CMA FOUNDATION MUSIC EDUCATION MATTERS AMBASSADOR KEITH URBAN MEETS MUSIC STUDENTS DURING “TODAY SHOW” APPEARANCE FRIDAY IN NYC

Keith Urban, who performed this past Friday before a jam-packed Rockefeller Plaza crowd for the Today Show Summer Concert Series, took time both before and after the show, to meet Education Through Music (ETM) students from the Bronx. The middle-school students are the recipients of a donation of guitars (by Urban), made possible through the CMA Foundation’s Music Education Matters initiative, which provides musical instruments and teaching support to programs serving inner-city youth.

Urban, the first CMA Foundation Music Education Matters initiative Ambassador, invited the middle and elementary school students to the taping where they had ‘front row seats’ for the superstar’s five-song set, which included a performance of his latest Top 10 single “John Cougar. John Deere. John 3:16.”
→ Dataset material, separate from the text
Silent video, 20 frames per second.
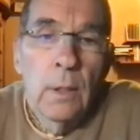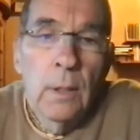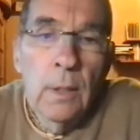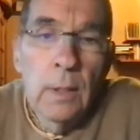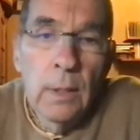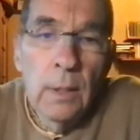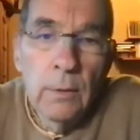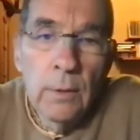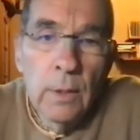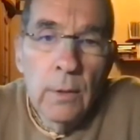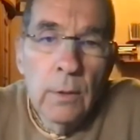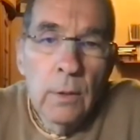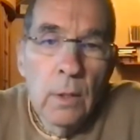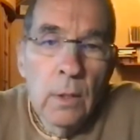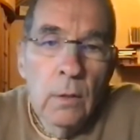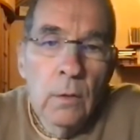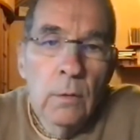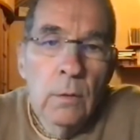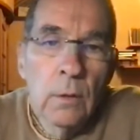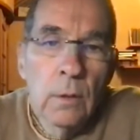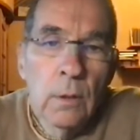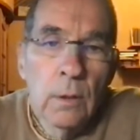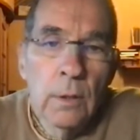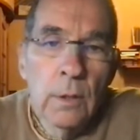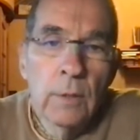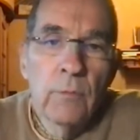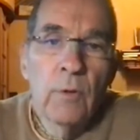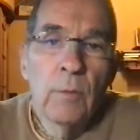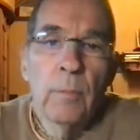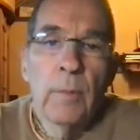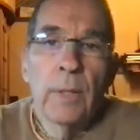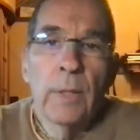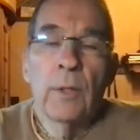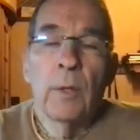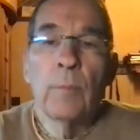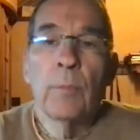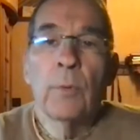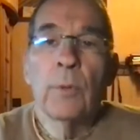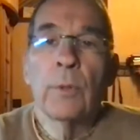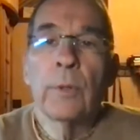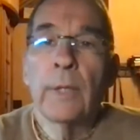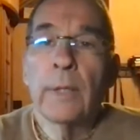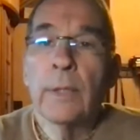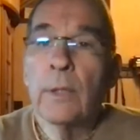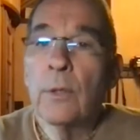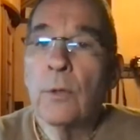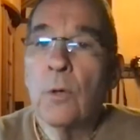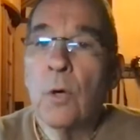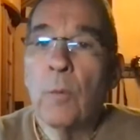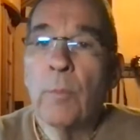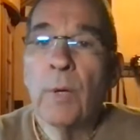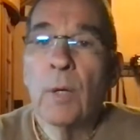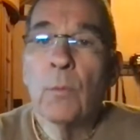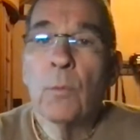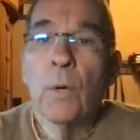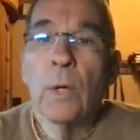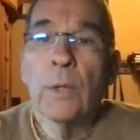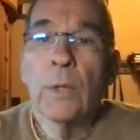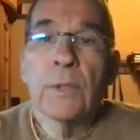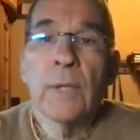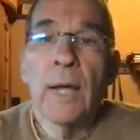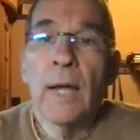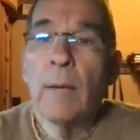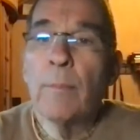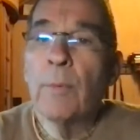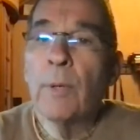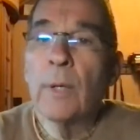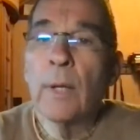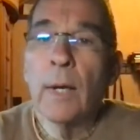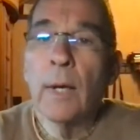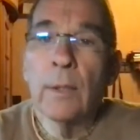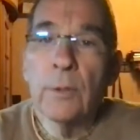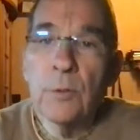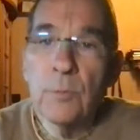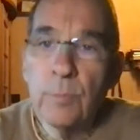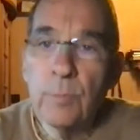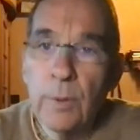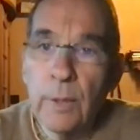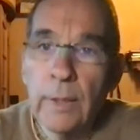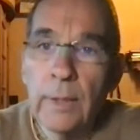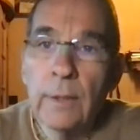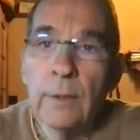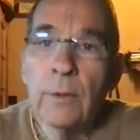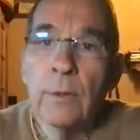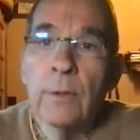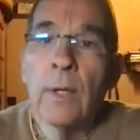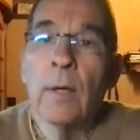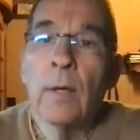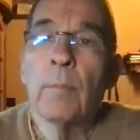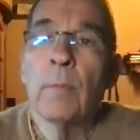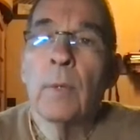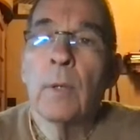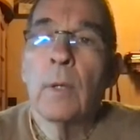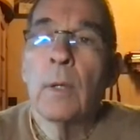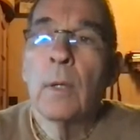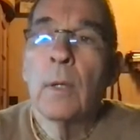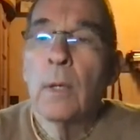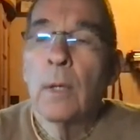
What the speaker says: and then I'll give them my number and they can call me on WhatsApp, and I'll explain to them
Providing special opportunities for students to experience music is something that Urban has championed on and off stage. In June he announced a donation of his signature guitars complete with amplifiers, strings, and picks to five CMA Foundation Music Education Matters partner programs across the country including Education Through Music (ETM), which brought the students from their summer camp program to the taping.

ETM partners with under-served schools to provide all students with music as a core subject and to create school communities that value the arts. In the 2014/2015 school year, ETM served 20,000 students and 40 teachers in 37 inner-city schools in New York City, and their model reaches another 8,000 children through the work of their licensed affiliate organization in Los Angeles.

The CMA Foundation receives the bulk of the funding to support these and other programs from CMA Music Festival. To date, CMA and the CMA Foundation have donated more than $11 million to this worthy cause on behalf of the artists who perform at CMA Music Festival for free.

The Foundation has made Music Education Matters its core initiative. Statistics show it is making a difference. Studies have proven that people who play instruments from childhood have above average general reasoning skills and verbal intelligence. Other studies indicated that learning music increases fine motor skills, enhanced hearing ability, and memory.

CMA created the nonprofit (501C3) CMA Foundation in 2011. Guided by the generosity of the Country Music community, the CMA Foundation focuses on improving and sustaining music education programs everywhere while supporting worthwhile causes important to the Country Music Association.